• [Exercise details] Starting with the line that contains "(2.00 s to 3.00 s)", copy out each line through the end of the entries below, exactly as written, and nothing else.

• [Provided information]
::::::

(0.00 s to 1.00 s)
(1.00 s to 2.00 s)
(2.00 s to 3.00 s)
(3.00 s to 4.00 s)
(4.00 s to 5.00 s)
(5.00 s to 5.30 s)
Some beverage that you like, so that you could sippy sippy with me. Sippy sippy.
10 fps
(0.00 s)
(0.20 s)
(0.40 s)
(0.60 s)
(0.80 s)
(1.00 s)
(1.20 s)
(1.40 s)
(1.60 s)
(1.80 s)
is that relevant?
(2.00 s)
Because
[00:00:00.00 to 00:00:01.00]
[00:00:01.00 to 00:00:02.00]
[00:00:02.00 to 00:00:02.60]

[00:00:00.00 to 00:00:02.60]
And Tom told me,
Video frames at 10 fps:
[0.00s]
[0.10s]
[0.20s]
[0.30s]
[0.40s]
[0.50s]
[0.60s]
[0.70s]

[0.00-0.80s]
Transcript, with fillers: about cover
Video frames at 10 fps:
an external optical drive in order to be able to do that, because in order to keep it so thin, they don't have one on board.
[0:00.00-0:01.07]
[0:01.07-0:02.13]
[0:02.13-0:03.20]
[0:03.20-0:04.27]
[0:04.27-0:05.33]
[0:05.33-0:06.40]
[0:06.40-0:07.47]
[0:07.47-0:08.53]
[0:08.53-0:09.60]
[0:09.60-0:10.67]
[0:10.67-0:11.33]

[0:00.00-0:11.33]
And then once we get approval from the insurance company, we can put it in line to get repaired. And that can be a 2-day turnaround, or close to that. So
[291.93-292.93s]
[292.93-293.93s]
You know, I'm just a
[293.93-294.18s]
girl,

::::::

• [Output of the exercise]
(2.00 s to 3.00 s)
(3.00 s to 4.00 s)
(4.00 s to 5.00 s)
(5.00 s to 5.30 s)
Some beverage that you like, so that you could sippy sippy with me. Sippy sippy.
10 fps
(0.00 s)
(0.20 s)
(0.40 s)
(0.60 s)
(0.80 s)
(1.00 s)
(1.20 s)
(1.40 s)
(1.60 s)
(1.80 s)
is that relevant?
(2.00 s)
Because
[00:00:00.00 to 00:00:01.00]
[00:00:01.00 to 00:00:02.00]
[00:00:02.00 to 00:00:02.60]

[00:00:00.00 to 00:00:02.60]
And Tom told me,
Video frames at 10 fps:
[0.00s]
[0.10s]
[0.20s]
[0.30s]
[0.40s]
[0.50s]
[0.60s]
[0.70s]

[0.00-0.80s]
Transcript, with fillers: about cover
Video frames at 10 fps:
an external optical drive in order to be able to do that, because in order to keep it so thin, they don't have one on board.
[0:00.00-0:01.07]
[0:01.07-0:02.13]
[0:02.13-0:03.20]
[0:03.20-0:04.27]
[0:04.27-0:05.33]
[0:05.33-0:06.40]
[0:06.40-0:07.47]
[0:07.47-0:08.53]
[0:08.53-0:09.60]
[0:09.60-0:10.67]
[0:10.67-0:11.33]

[0:00.00-0:11.33]
And then once we get approval from the insurance company, we can put it in line to get repaired. And that can be a 2-day turnaround, or close to that. So
[291.93-292.93s]
[292.93-293.93s]
You know, I'm just a
[293.93-294.18s]
girl,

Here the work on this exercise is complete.